Different dimension of cloud
Cloud computing is undoubtedly improving business processes by offering amazing flexibility and accessibility that was hitherto unimaginable. However another dimension of cloud involves threat, risks, and dangers of malicious attacks that are being faced by application layers. The threats are not only affecting cloud environment, but are also seriously impacting data center capabilities and the overall infrastructure.
Vital considerations wile adopting cloud solutions
Cloud administrators need to be aware of vulnerabilities, risks, and threats involved in adoption of new technologies in legacy architectures. Following security considerations will facilitate administrators to close the loopholes and deal with cyber threats with better awareness.
Securing mission critical data- One must focus on protecting the data from possibility of theft or leakage due to massive volumes of data being handled by data centers. Traditional cloud architectures are devoid of transparency in terms all layers in cloud stack and data center. This underlines need to attach extraordinary importance to security of intellectual property. This is more applicable to educational IT environments, healthcare, financial organizations, and government entities. Protection of user credentials and other sensitive data must be accorded the highest priority.
Blocking cloud disruption- Cloud environment is challenged by new applications, DDoS and IoT attacks, and workload layer to name just a few. In order to achieve a real victory over DDoS attacks needs logical and physical correlation at data center level as well as acknowledgment of device or user and exploits or planned attacks. There is need to have granular level control in terms of routing and application paths even if we are able to have visibility to some extent as far as some workloads and hardware stack is concerned. Security needs to be ensured from a holistic perspective since cyber criminals have been able to exploit security gaps within data center and cloud infrastructures.
Protect and educate users of digital services- Modern user of cloud can be considered as digital users and they are very much the part of cloud as you are. Understand that the normal is going to be challenged by new normal in the cloud age. Hence accessing cloud via non-traditional ways is a new normal. Security solutions involving End Point Protection need to be put in place for protecting your digital users. This needs to be backed up with endpoint detection and endpoint response for enhanced security measures. Securing data during its transfer from cloud to cloud is also essential for safe passage of data between hybrid ecosystems and on site data storage facilities.

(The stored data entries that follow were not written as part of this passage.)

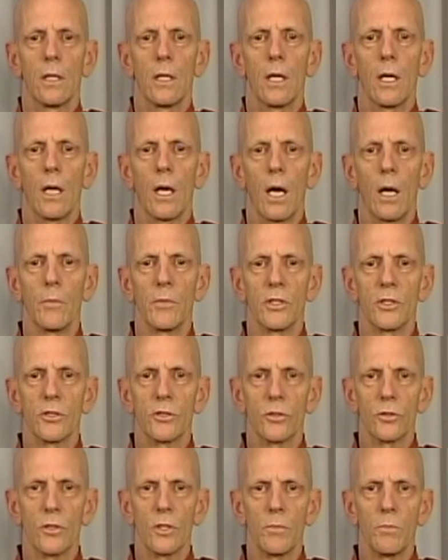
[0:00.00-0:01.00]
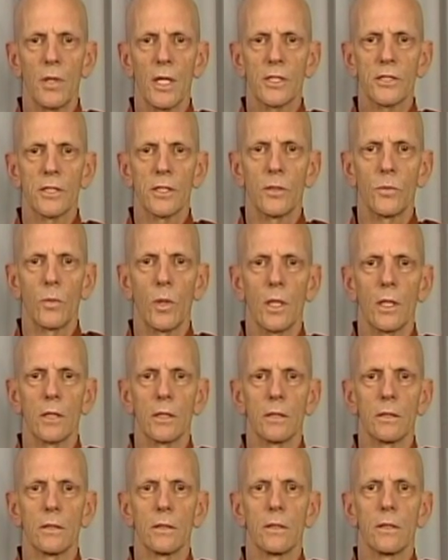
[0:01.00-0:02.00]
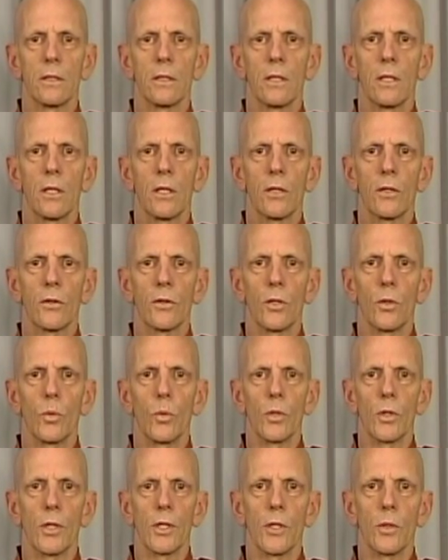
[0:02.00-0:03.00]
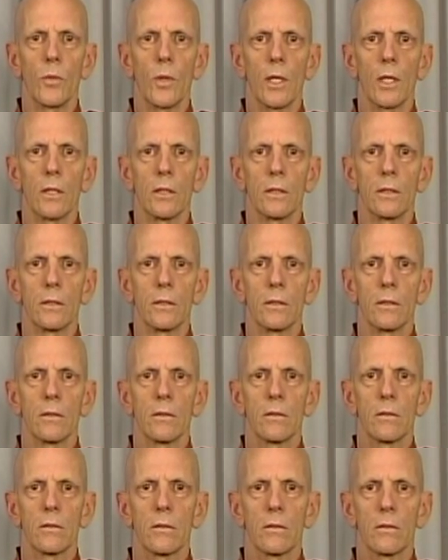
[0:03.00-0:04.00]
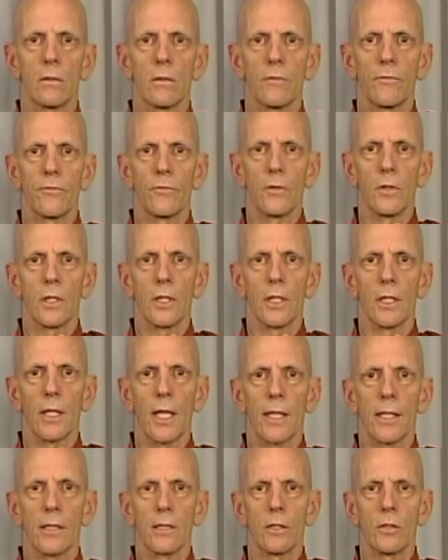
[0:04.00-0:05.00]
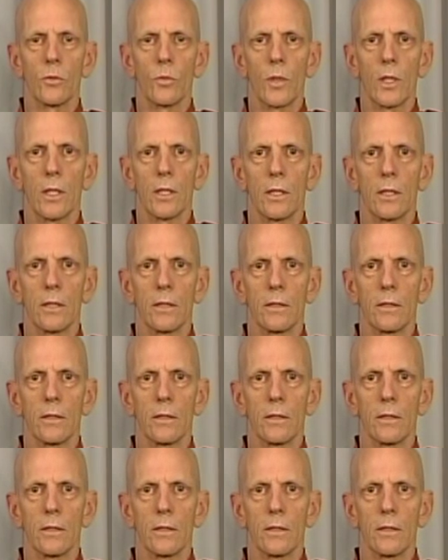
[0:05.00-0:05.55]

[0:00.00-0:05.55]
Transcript: Homage to the Blessed One, the Worthy One, the fully enlightened One.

It should be understood that the path to cloud may be bumpy, but it is worth treading on. You need to ensure proper planning, execution, and validation while following a simple lifecycle of cloud ecosystem.

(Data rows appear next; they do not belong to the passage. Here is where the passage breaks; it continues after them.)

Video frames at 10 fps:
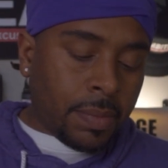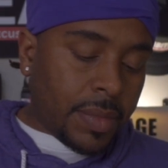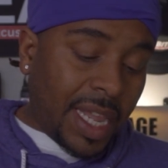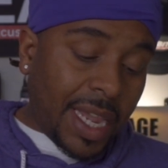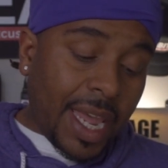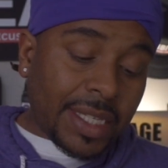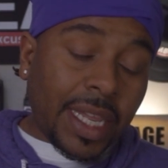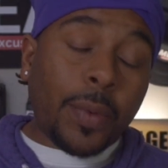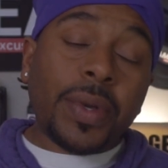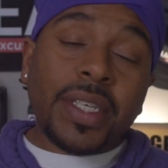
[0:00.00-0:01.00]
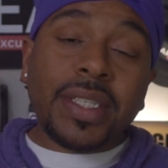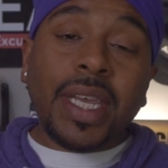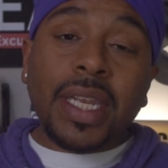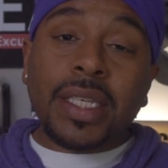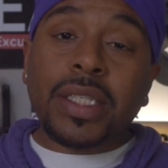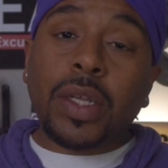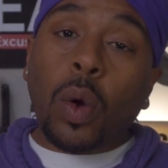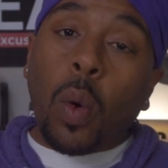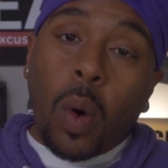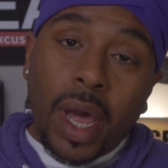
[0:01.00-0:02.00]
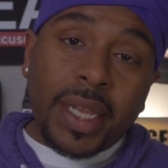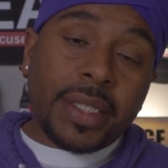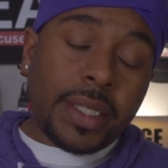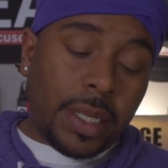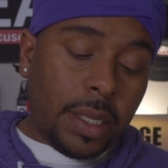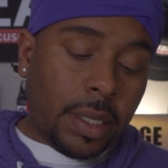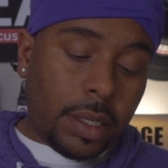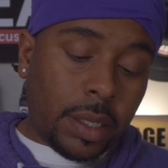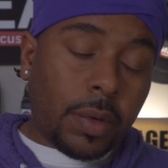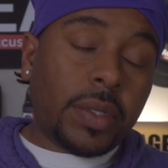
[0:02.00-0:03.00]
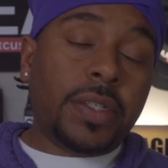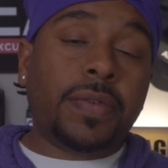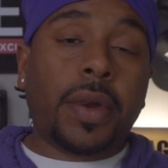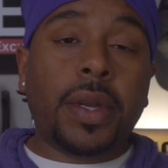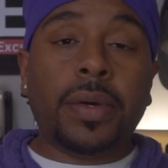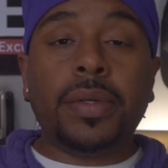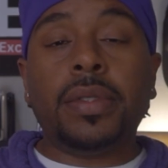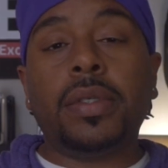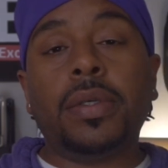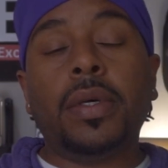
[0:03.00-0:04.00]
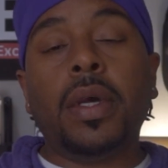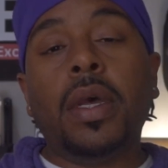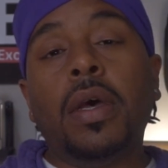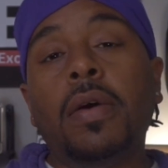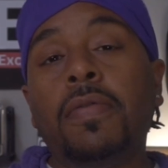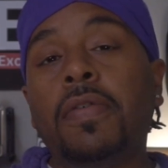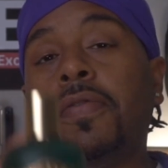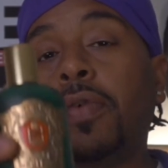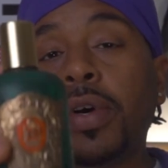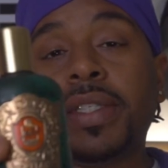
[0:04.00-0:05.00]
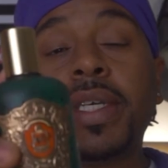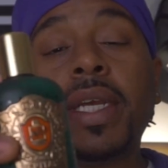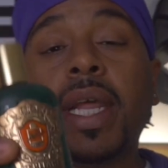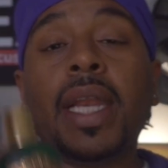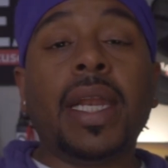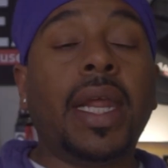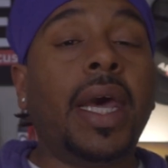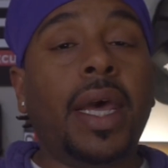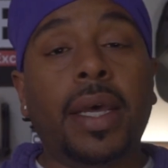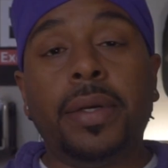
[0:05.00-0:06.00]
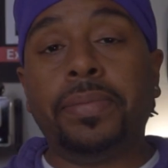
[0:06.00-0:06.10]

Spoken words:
Now, guys, I will say this: the quality on this fragrance for $14.99,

Need evaluation process should be always applied by selecting the right type of cloud model since testing process can be easily carried out in cloud environment. Organizations need to be resilient and flexible while adopting cloud. It is essential to trust your cloud provider for steering you in the right direction.
Security and visibility is going to assume greater relevance in time to come and therefore you must be able to acquire right tools for securing your workloads by enabling enhanced visibility to keep your business perpetually aligned.